• EXERCISE INSTRUCTIONS: Repeat the data below in full. Pictures must not be part of the copy.

• RECORDS PROVIDED:
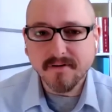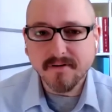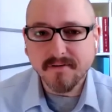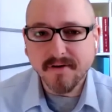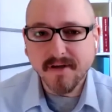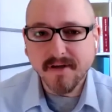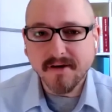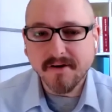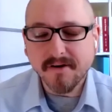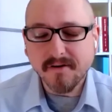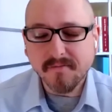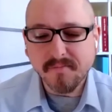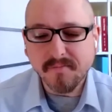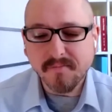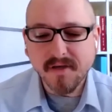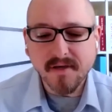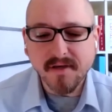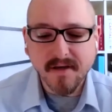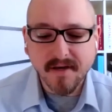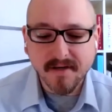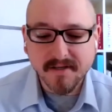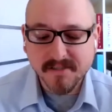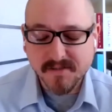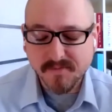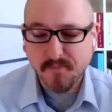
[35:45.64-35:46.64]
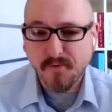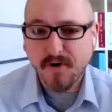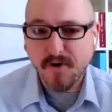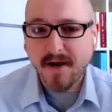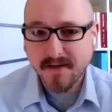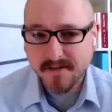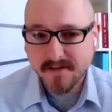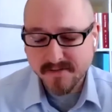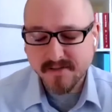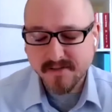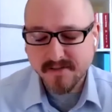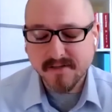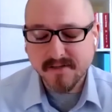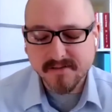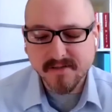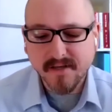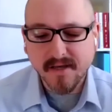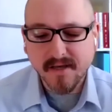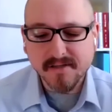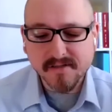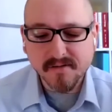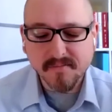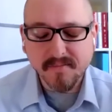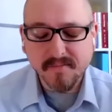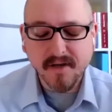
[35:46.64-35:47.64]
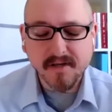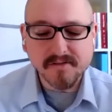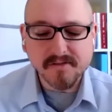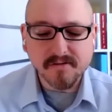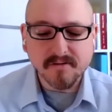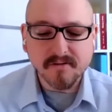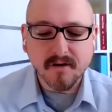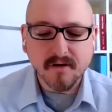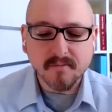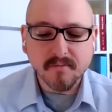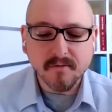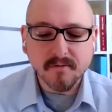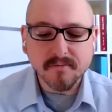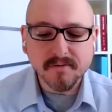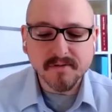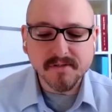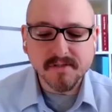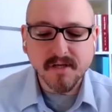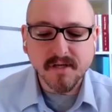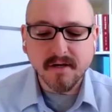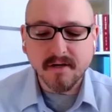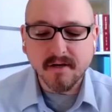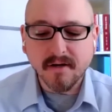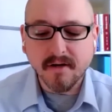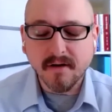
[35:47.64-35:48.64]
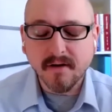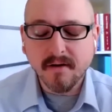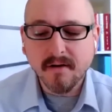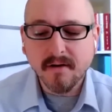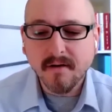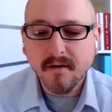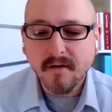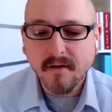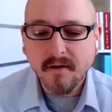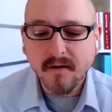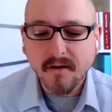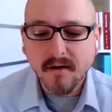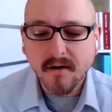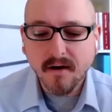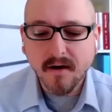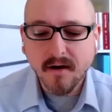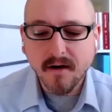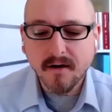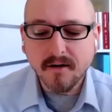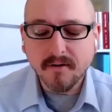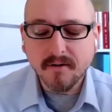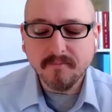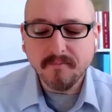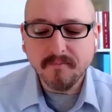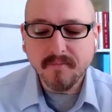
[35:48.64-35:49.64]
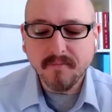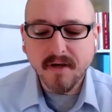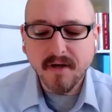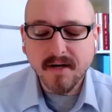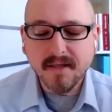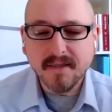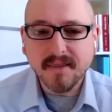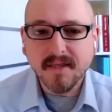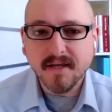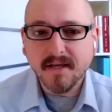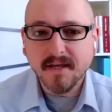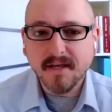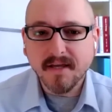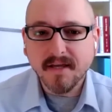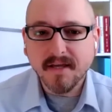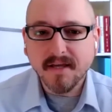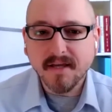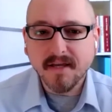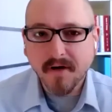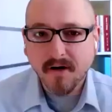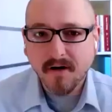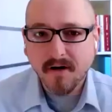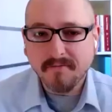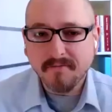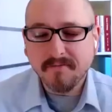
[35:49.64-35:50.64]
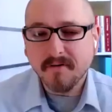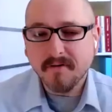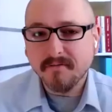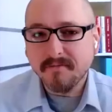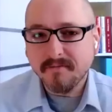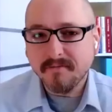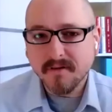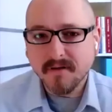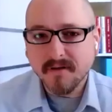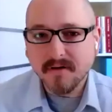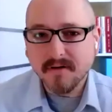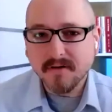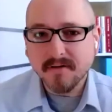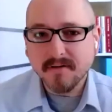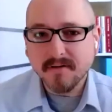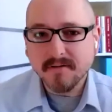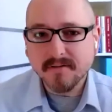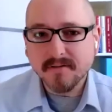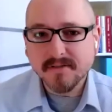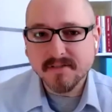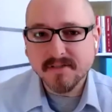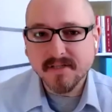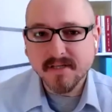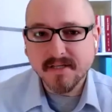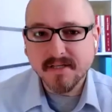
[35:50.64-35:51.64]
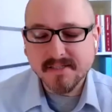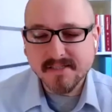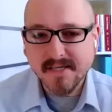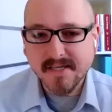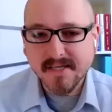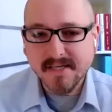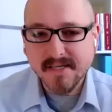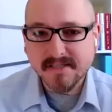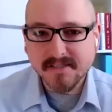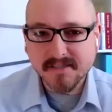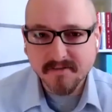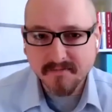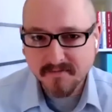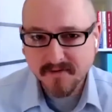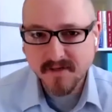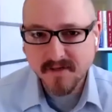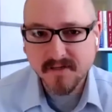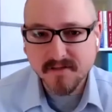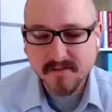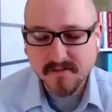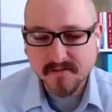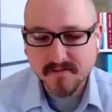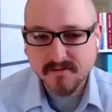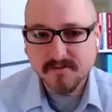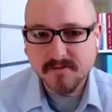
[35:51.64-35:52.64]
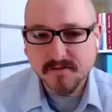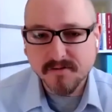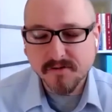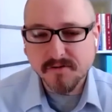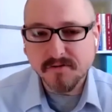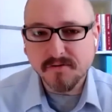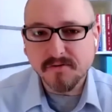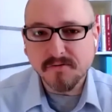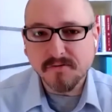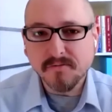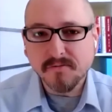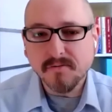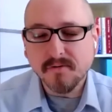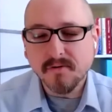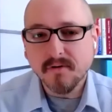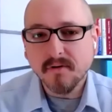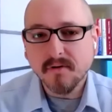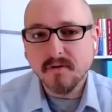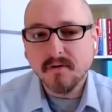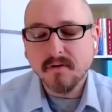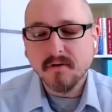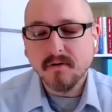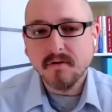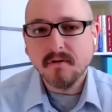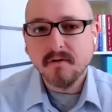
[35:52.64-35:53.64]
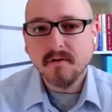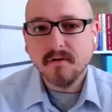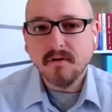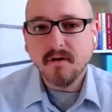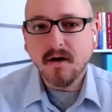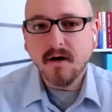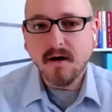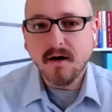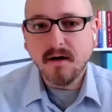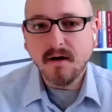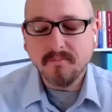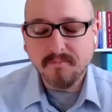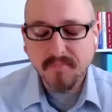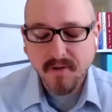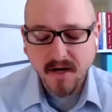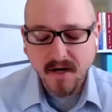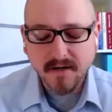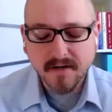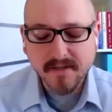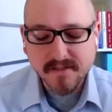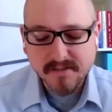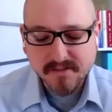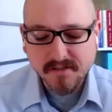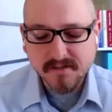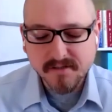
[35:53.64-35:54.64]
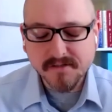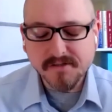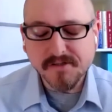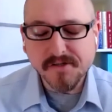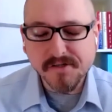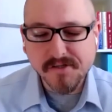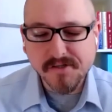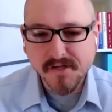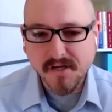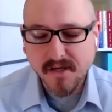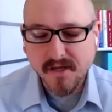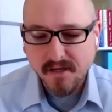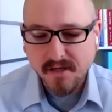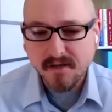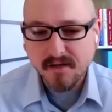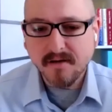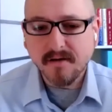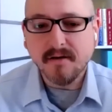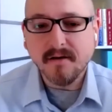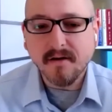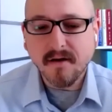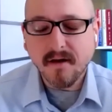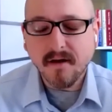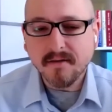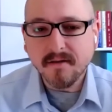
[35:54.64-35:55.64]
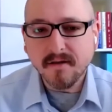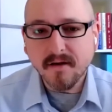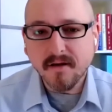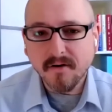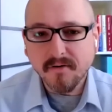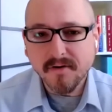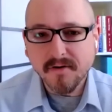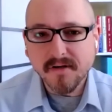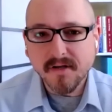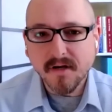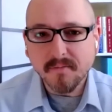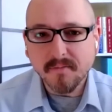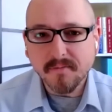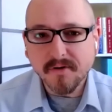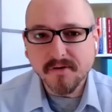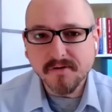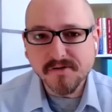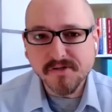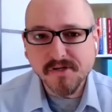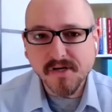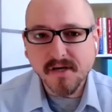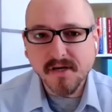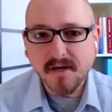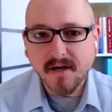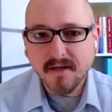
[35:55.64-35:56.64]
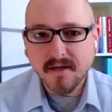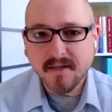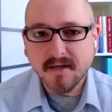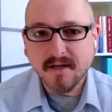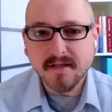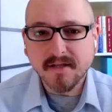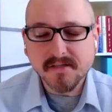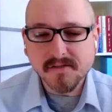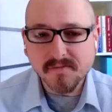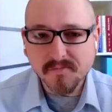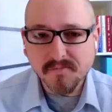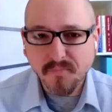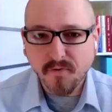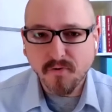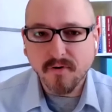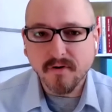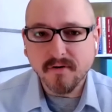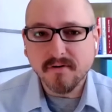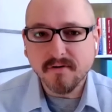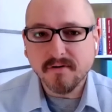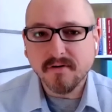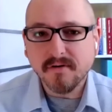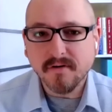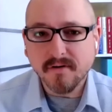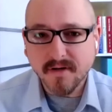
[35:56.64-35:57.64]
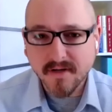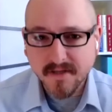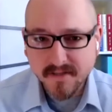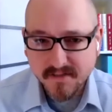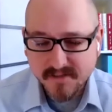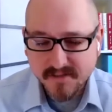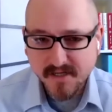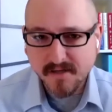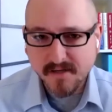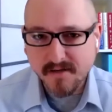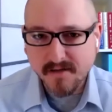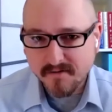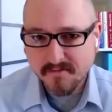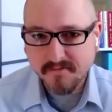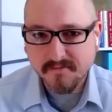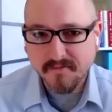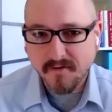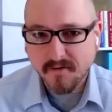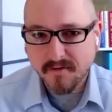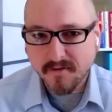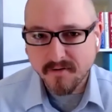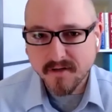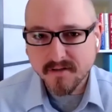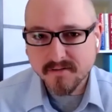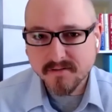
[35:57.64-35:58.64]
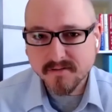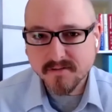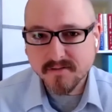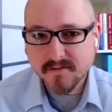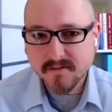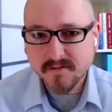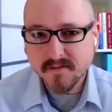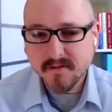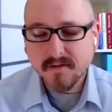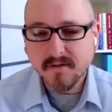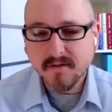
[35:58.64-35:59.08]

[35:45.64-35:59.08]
it could be expressed, as Ambassador Lauber was saying. And I think coming off of the success of these two bodies, the GGE and the OEWG, I think it's important to continue to focus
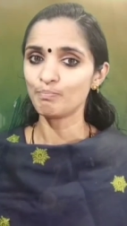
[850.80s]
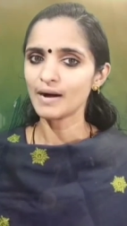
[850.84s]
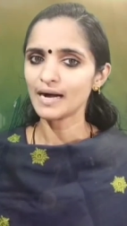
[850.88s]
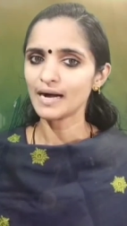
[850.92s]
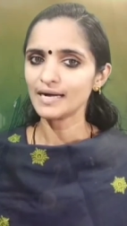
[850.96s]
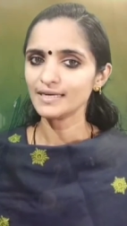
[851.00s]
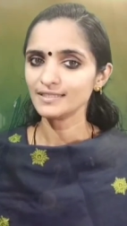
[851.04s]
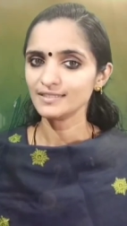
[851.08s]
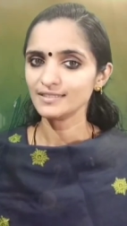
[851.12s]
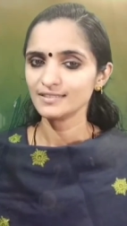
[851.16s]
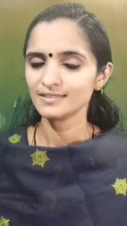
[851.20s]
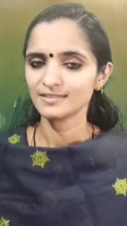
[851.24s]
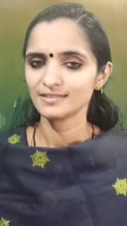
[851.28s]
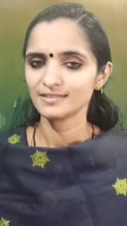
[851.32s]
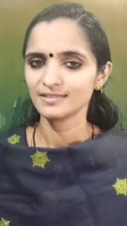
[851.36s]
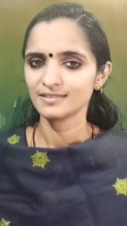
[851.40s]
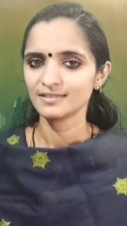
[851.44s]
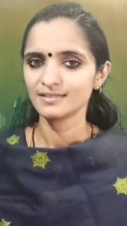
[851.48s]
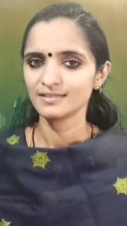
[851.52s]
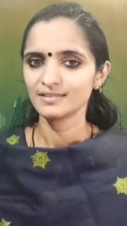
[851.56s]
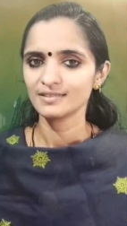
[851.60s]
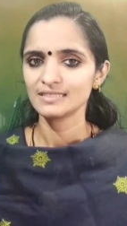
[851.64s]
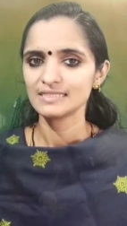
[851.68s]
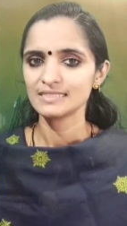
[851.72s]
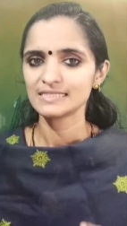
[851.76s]
But
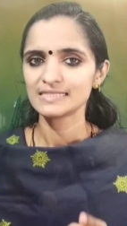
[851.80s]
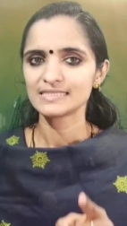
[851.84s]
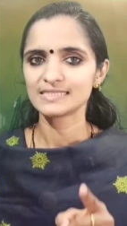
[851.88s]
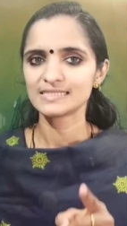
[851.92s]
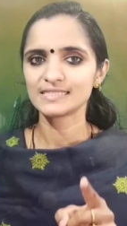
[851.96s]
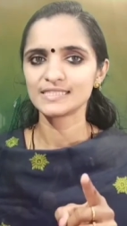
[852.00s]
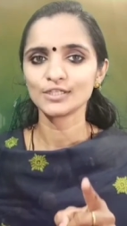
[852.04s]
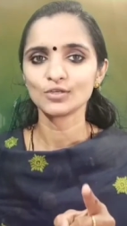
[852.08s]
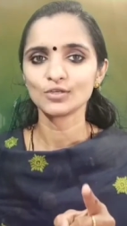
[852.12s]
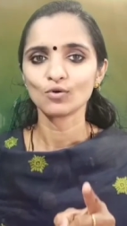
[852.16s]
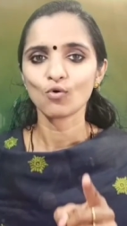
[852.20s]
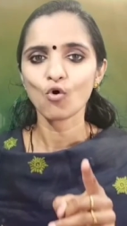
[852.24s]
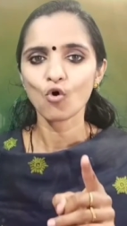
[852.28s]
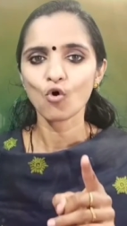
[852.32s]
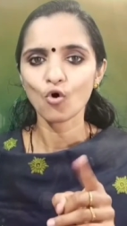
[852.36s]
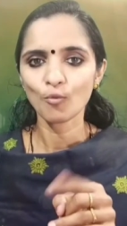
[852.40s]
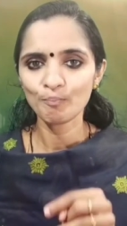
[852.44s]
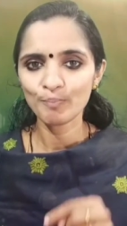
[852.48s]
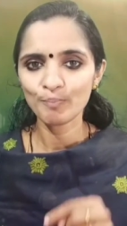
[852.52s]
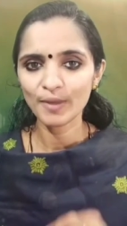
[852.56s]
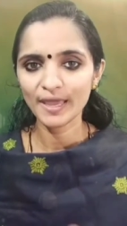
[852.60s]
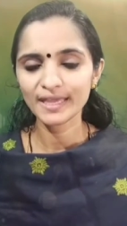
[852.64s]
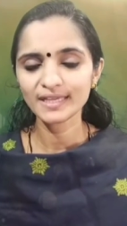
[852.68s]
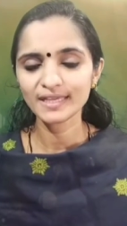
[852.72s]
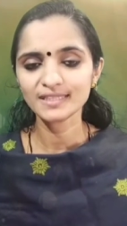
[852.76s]
she
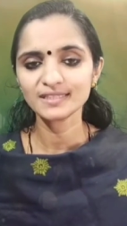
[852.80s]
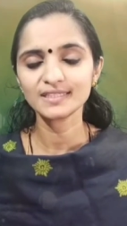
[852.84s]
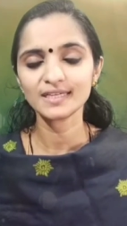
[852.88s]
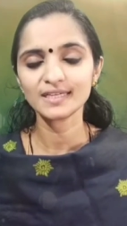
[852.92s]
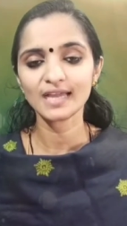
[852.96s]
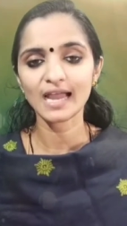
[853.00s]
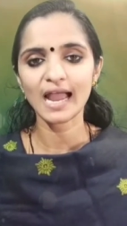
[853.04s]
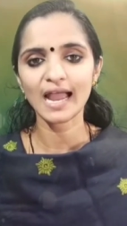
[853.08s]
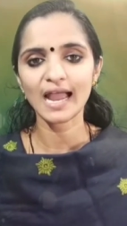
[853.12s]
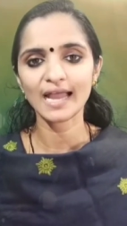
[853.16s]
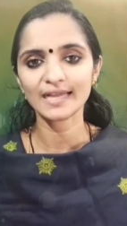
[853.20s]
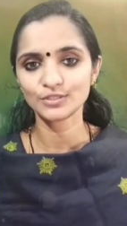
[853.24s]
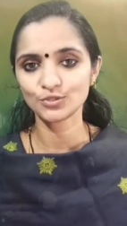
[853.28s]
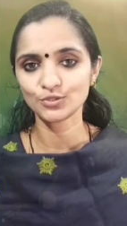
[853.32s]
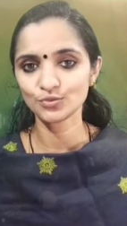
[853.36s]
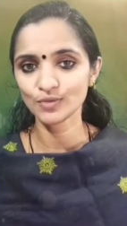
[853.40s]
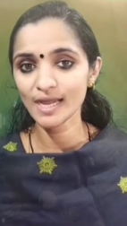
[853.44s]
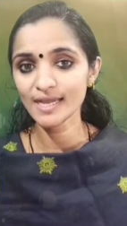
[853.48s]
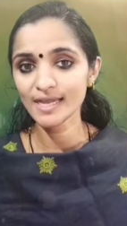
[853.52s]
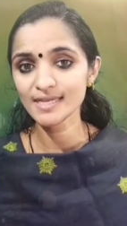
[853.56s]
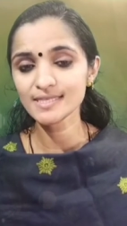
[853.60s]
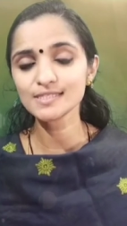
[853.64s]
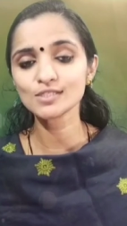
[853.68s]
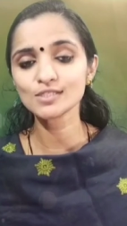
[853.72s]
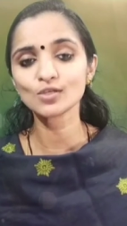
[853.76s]
obeyed the
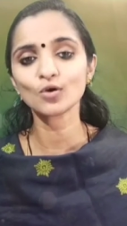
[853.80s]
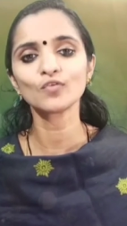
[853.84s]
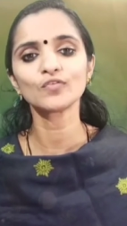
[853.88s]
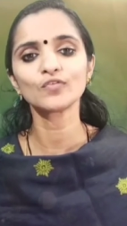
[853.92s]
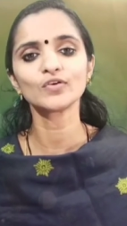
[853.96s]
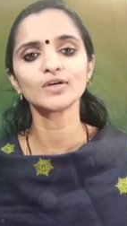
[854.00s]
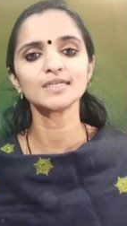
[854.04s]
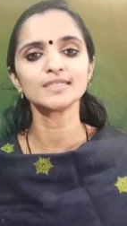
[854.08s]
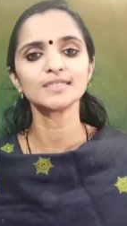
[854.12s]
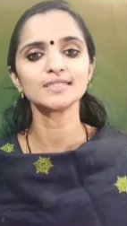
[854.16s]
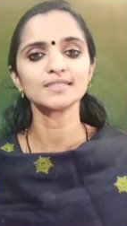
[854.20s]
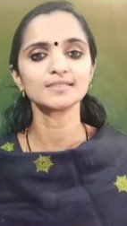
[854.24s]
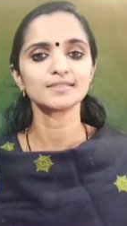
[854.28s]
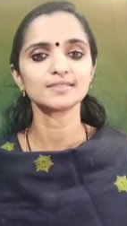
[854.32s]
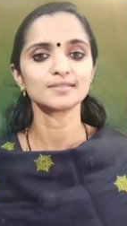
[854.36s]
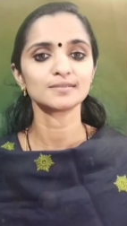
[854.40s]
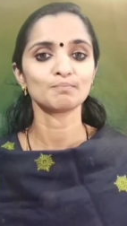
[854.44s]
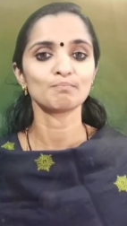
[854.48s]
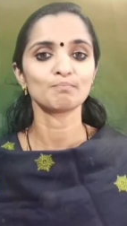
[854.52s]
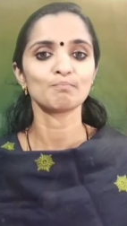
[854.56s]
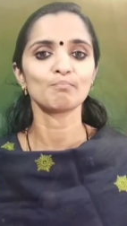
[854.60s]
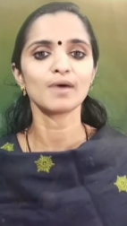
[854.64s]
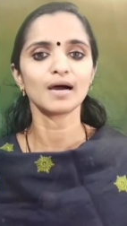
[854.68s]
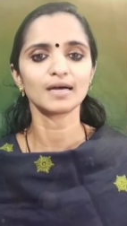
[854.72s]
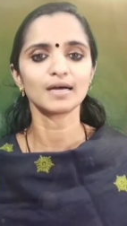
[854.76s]
advice of her
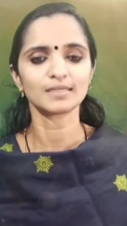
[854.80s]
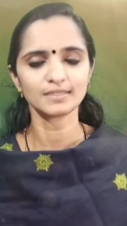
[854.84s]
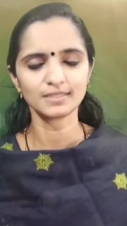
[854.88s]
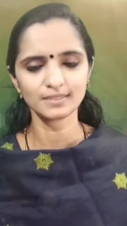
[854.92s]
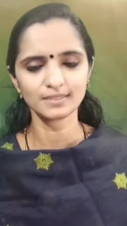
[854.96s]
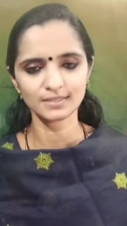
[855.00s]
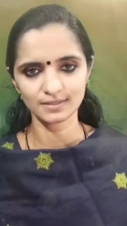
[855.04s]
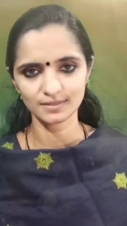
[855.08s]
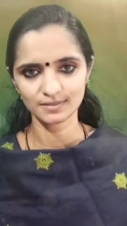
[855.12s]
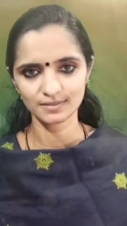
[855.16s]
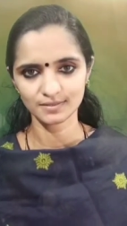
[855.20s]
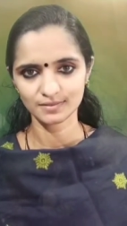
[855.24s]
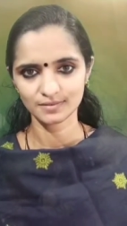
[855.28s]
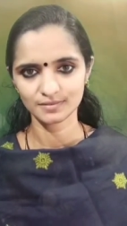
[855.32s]
mother.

• TASK RESPONSE:
[35:45.64-35:46.64]
[35:46.64-35:47.64]
[35:47.64-35:48.64]
[35:48.64-35:49.64]
[35:49.64-35:50.64]
[35:50.64-35:51.64]
[35:51.64-35:52.64]
[35:52.64-35:53.64]
[35:53.64-35:54.64]
[35:54.64-35:55.64]
[35:55.64-35:56.64]
[35:56.64-35:57.64]
[35:57.64-35:58.64]
[35:58.64-35:59.08]

[35:45.64-35:59.08]
it could be expressed, as Ambassador Lauber was saying. And I think coming off of the success of these two bodies, the GGE and the OEWG, I think it's important to continue to focus
[850.80s]
[850.84s]
[850.88s]
[850.92s]
[850.96s]
[851.00s]
[851.04s]
[851.08s]
[851.12s]
[851.16s]
[851.20s]
[851.24s]
[851.28s]
[851.32s]
[851.36s]
[851.40s]
[851.44s]
[851.48s]
[851.52s]
[851.56s]
[851.60s]
[851.64s]
[851.68s]
[851.72s]
[851.76s]
But
[851.80s]
[851.84s]
[851.88s]
[851.92s]
[851.96s]
[852.00s]
[852.04s]
[852.08s]
[852.12s]
[852.16s]
[852.20s]
[852.24s]
[852.28s]
[852.32s]
[852.36s]
[852.40s]
[852.44s]
[852.48s]
[852.52s]
[852.56s]
[852.60s]
[852.64s]
[852.68s]
[852.72s]
[852.76s]
she
[852.80s]
[852.84s]
[852.88s]
[852.92s]
[852.96s]
[853.00s]
[853.04s]
[853.08s]
[853.12s]
[853.16s]
[853.20s]
[853.24s]
[853.28s]
[853.32s]
[853.36s]
[853.40s]
[853.44s]
[853.48s]
[853.52s]
[853.56s]
[853.60s]
[853.64s]
[853.68s]
[853.72s]
[853.76s]
obeyed the
[853.80s]
[853.84s]
[853.88s]
[853.92s]
[853.96s]
[854.00s]
[854.04s]
[854.08s]
[854.12s]
[854.16s]
[854.20s]
[854.24s]
[854.28s]
[854.32s]
[854.36s]
[854.40s]
[854.44s]
[854.48s]
[854.52s]
[854.56s]
[854.60s]
[854.64s]
[854.68s]
[854.72s]
[854.76s]
advice of her
[854.80s]
[854.84s]
[854.88s]
[854.92s]
[854.96s]
[855.00s]
[855.04s]
[855.08s]
[855.12s]
[855.16s]
[855.20s]
[855.24s]
[855.28s]
[855.32s]
mother.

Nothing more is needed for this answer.